Questa generazione vive, in definitiva, alla giornata.
Dalla postfazione di
Massimo Sannelli:
"Essere pasoliniani e nascere nel 1980 è quasi una contraddizione (ed è già radicalmente diverso dal mio stato di fratello lievemente maggiore, nato nel 1973).
Significa nascere, e porsi, cronologicamente oltre il fatto che
Pasolini fosse nonno della generazione sfortunata (e di
Dutschke, a nome di tutta la generazione, come rimane scritto in Trasumanar e organizzar).
E che cosa può significare il nome di
Pasolini per chi è figlio dei nipoti del nonno ed è già nato all'interno della degradazione (antropologica e politica)? [...]"
Note biografiche
Domenico Lombardini è nato ad Albenga e si è laureato in scienze biologiche.
Accanto alla passione per i suoi studi, ha coltivato l'interesse per la letteratura e in particolare per la poesia, ed essendo stato un neofita è un autodidatta appassionato.

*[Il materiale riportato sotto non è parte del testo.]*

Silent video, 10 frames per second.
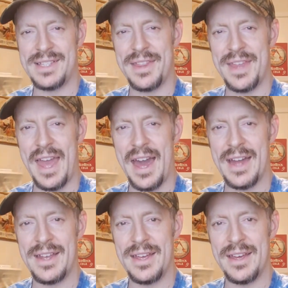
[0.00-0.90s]
that they
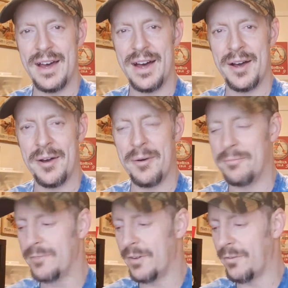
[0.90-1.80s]
had
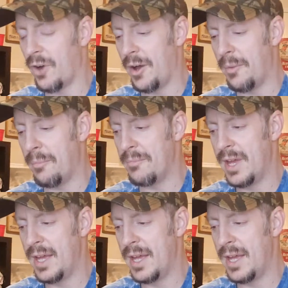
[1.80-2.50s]
from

Ha pubblicato "Orizzonti capovolti" (Goldenpress, Genova), una raccolta di poesie neocrepuscolari.
Sue poesie sono presenti in antologie poetiche e in siti letterari come "La poesia e lo spirito" e in Pasolini.net.
Cura un blog di bioetica e scienze assieme a Davide Visigalli, suo grande amico
biovisioni.wordpress.com.
Fra i suoi punti di riferimento, che si stagliano luminosi sull'incertezza della vita, l'amore e un'inesausta vitalità .
Si vive alla giornata deve la sua forma finale a
Massimo Sannelli, poeta di Genova, che ha curato anche la postfazione della sìlloge.